Bengalese epigraphic record

The Mahasthan Brahmi Inscription is the oldest epigraphic record in the Bengal region. Dating from the 3rd century BCE, it was discovered at Mahasthangarh, Bogra District, Bangladesh. The text is written in the Brahmi script in the Prakrit language. The text denotes an administrative order to store oil and rice for residents in Pundranagar. It is the oldest text on statecraft and governance in the Ganges-Brahmaputra Delta. It has been described as one of the "crown jewels of Bengal".
==Description==
The text of the inscription records an order from an imperial administrator to the Mahamatra (a high-ranking administrative and judicial officer in ancient India) in the city of Pundranagar (which is identified with modern-day Mahasthangarh). It calls for the alleviation of distress caused to the Saṃvangiya people who were local inhabitants of the town. The storehouse was to be stocked up with four essential commodities, including oil, rice, crops and two varieties of punch-marked coins and cowry shells. It was an administrative decree to stock up essentials for an emergency situation, including floods, fire, crop devastation, famine or any natural disaster.

==Discovery==
The Mahasthan Brahmi Inscription was discovered on 30 November 1931 in Bogra, British India. It was found by a day laborer who was working in the ruins of the citadel of Mahasthan in Bogra District.

==Significance==
Most scholars consider the inscription to be a Mauryan decree. According to Banglapedia, "the historical importance of the record lies in the fact that it is the earliest evidence that suggests the authority of the Mauryas in the pundravardhana area. It provides us with the first definite evidence of urbanization in Bengal.

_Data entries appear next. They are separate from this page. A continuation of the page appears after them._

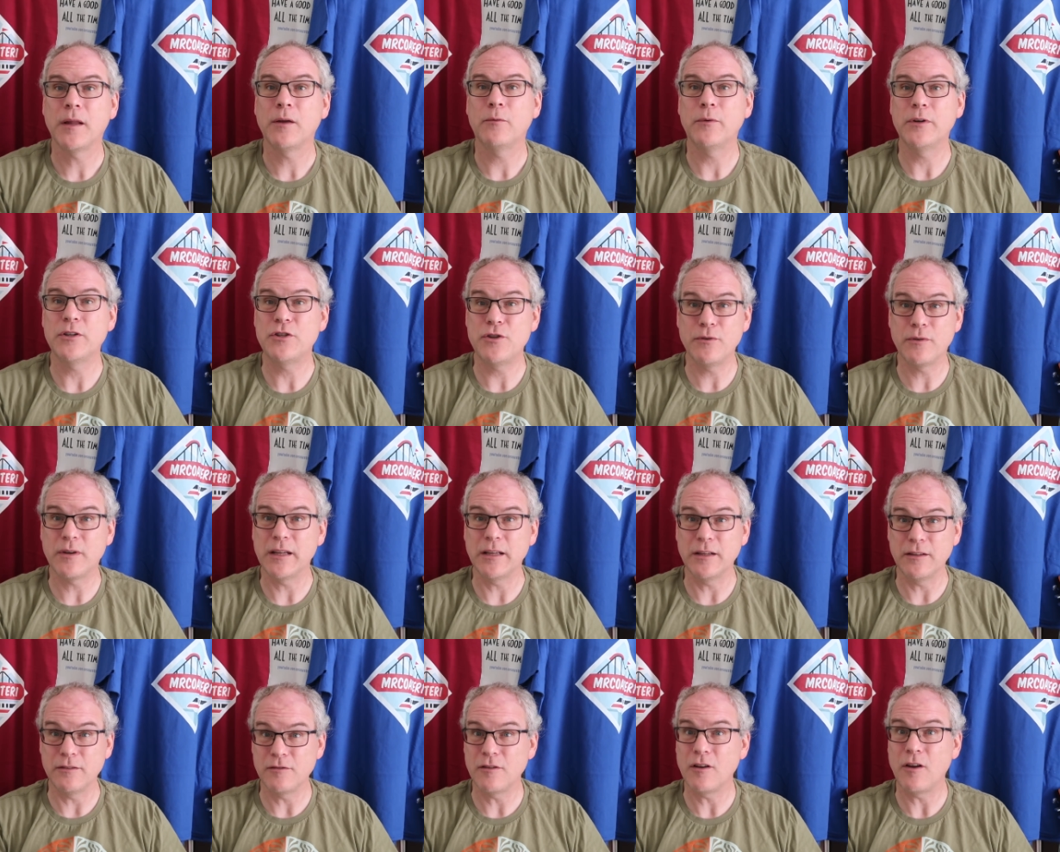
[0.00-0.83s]
which you
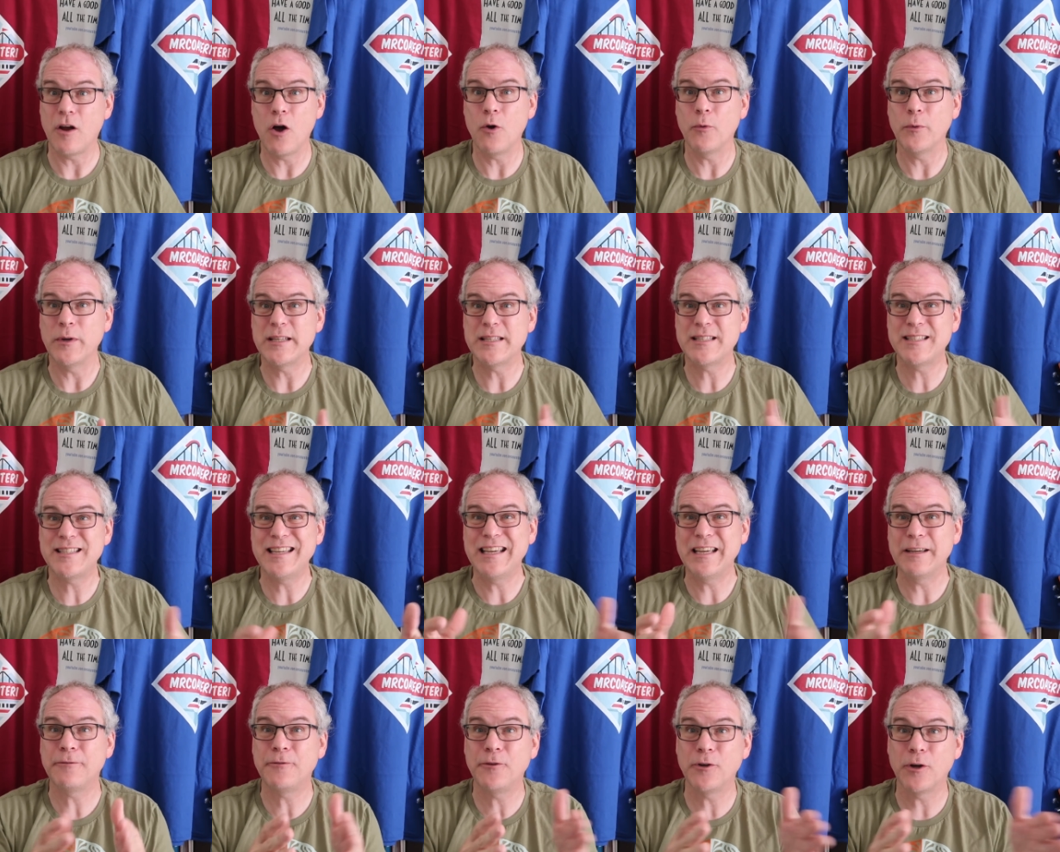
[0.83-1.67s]
can always
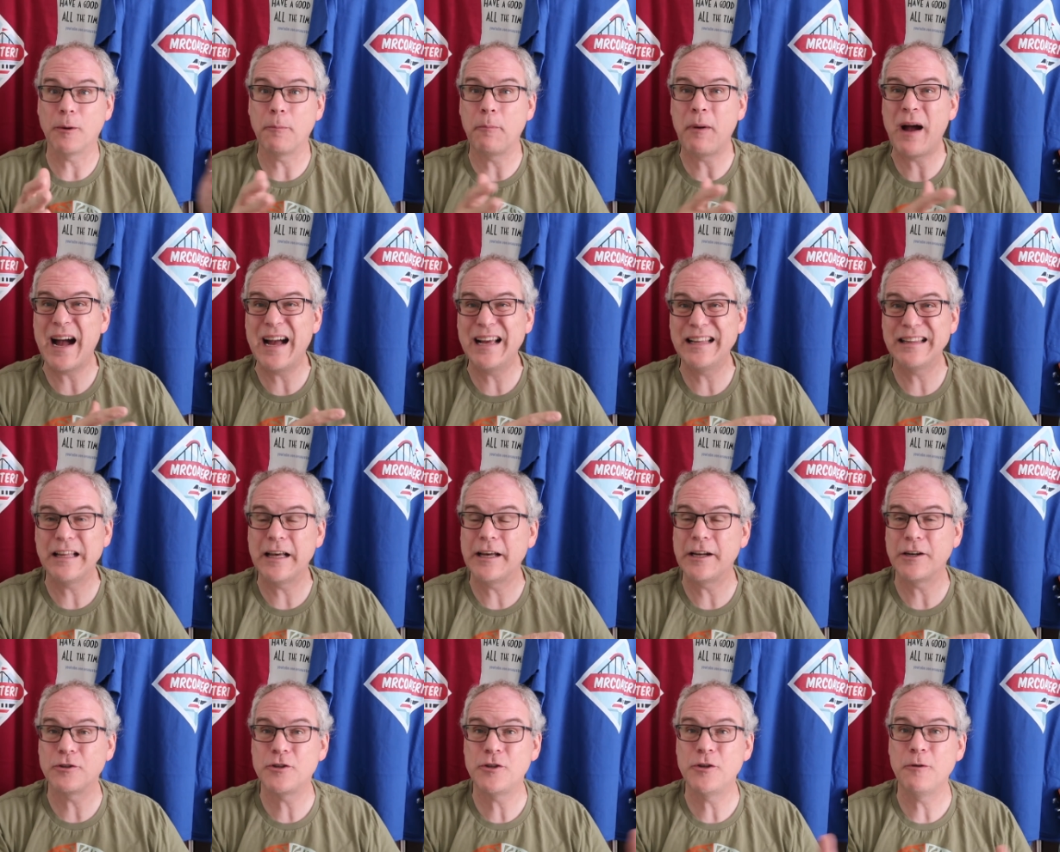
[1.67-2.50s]
see if you're a
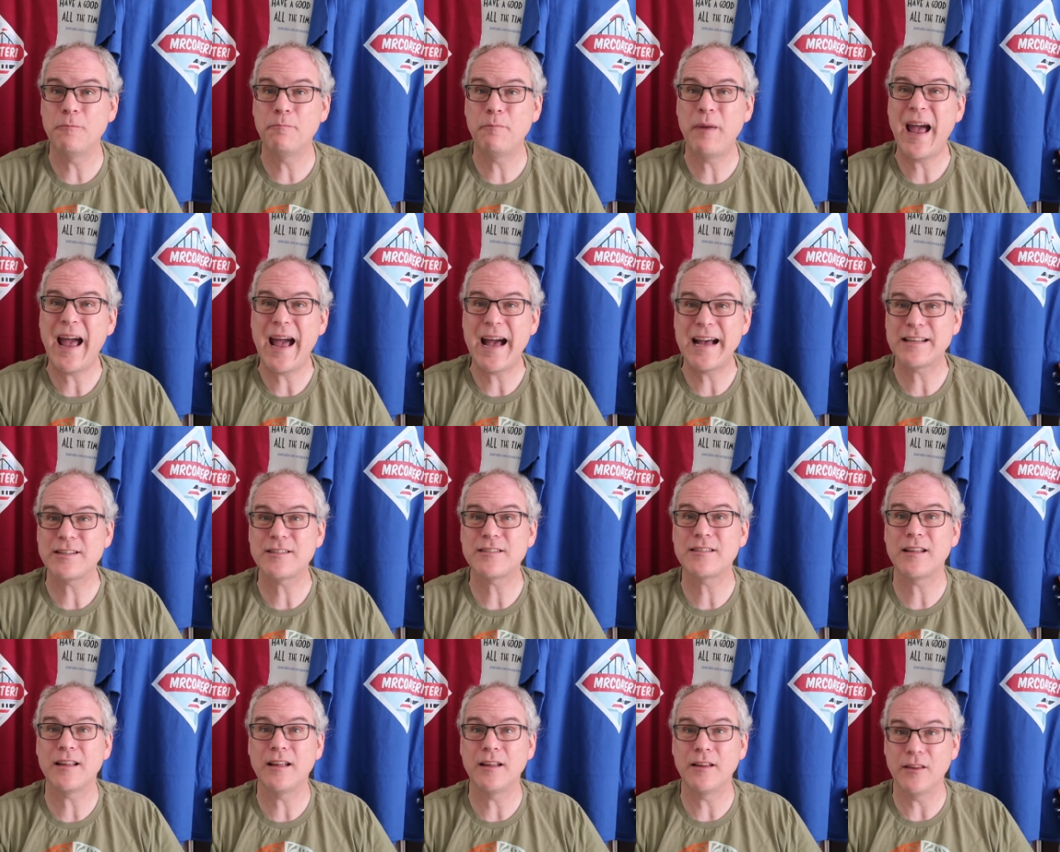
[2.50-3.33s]
pylon or two
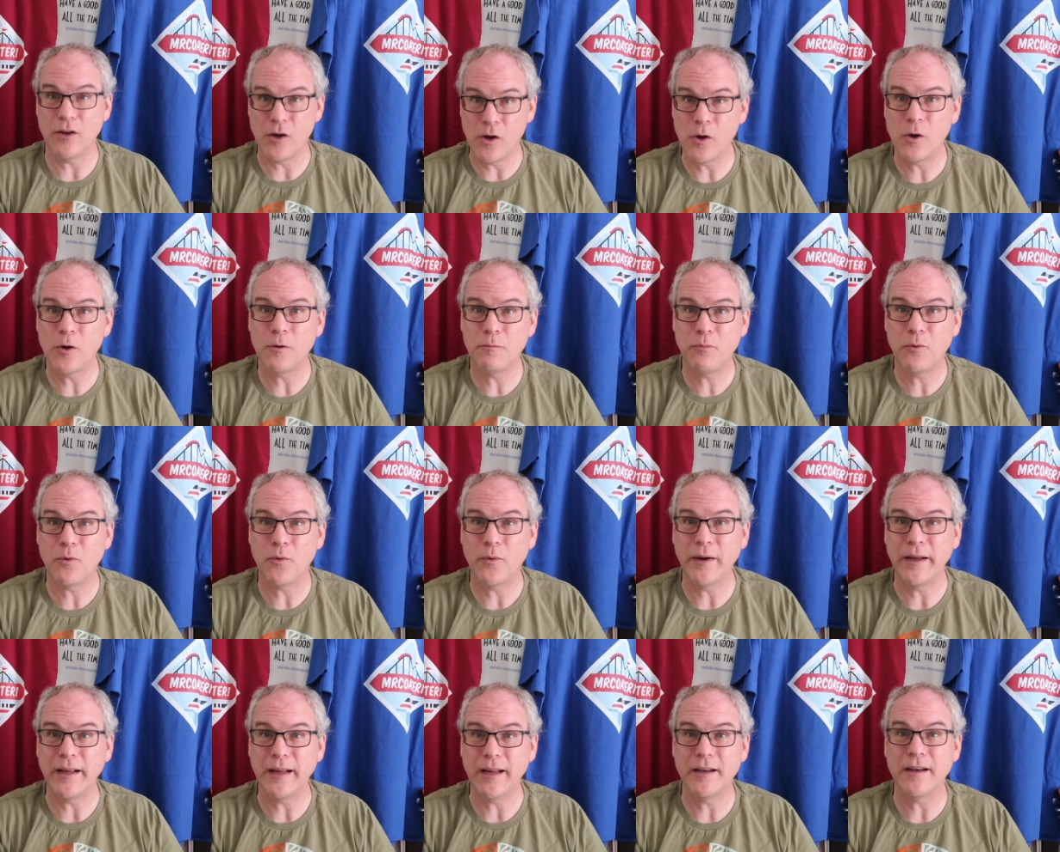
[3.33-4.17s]
past the whole
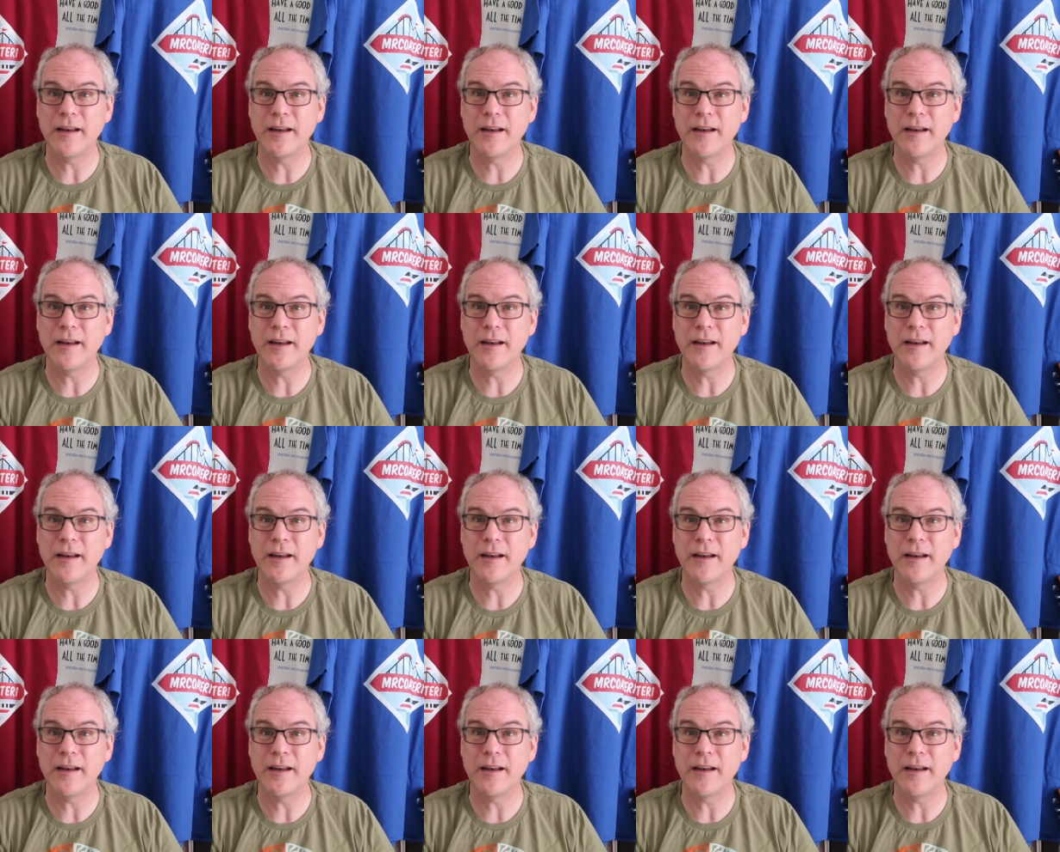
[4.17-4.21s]
point.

The inscription throws light on the circulation of cowries as a medium of exchange in the area of Pundravardhana. It also alludes to the miseries of the people due to natural calamities and the relief measures adopted by the administration". The inscription indicates that a food shortage occurred in Pundravardhana. In response, the government ordered the Mahamatra to stock up rice and oil. Relief was ordered for distressed people. It asked the authority to distribute paddy as well as coins called 'Gondok' and 'Kakonik' (punch-marked coins) among the city dwellers. These punch-marked coins have been discovered across the region and indicate Mauryan rule.